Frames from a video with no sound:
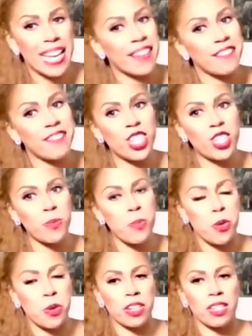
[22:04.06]
a vision
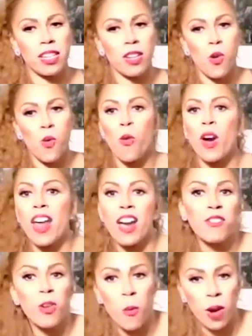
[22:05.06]
board,
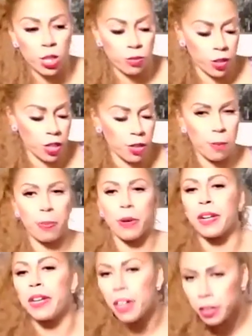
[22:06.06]
whatever works for you,
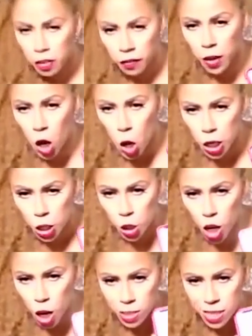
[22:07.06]
put it on your phone in your
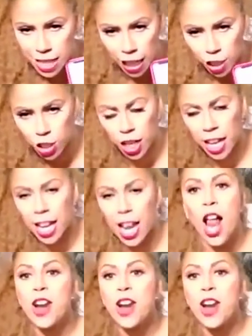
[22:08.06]
notes section.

┄┄┄┄┄┄

_WORK INSTRUCTION_.
Apart from the pictures, the whole listing should be reproduced exactly.

_ANSWER_.
Frames from a video with no sound:
[22:04.06]
a vision
[22:05.06]
board,
[22:06.06]
whatever works for you,
[22:07.06]
put it on your phone in your
[22:08.06]
notes section.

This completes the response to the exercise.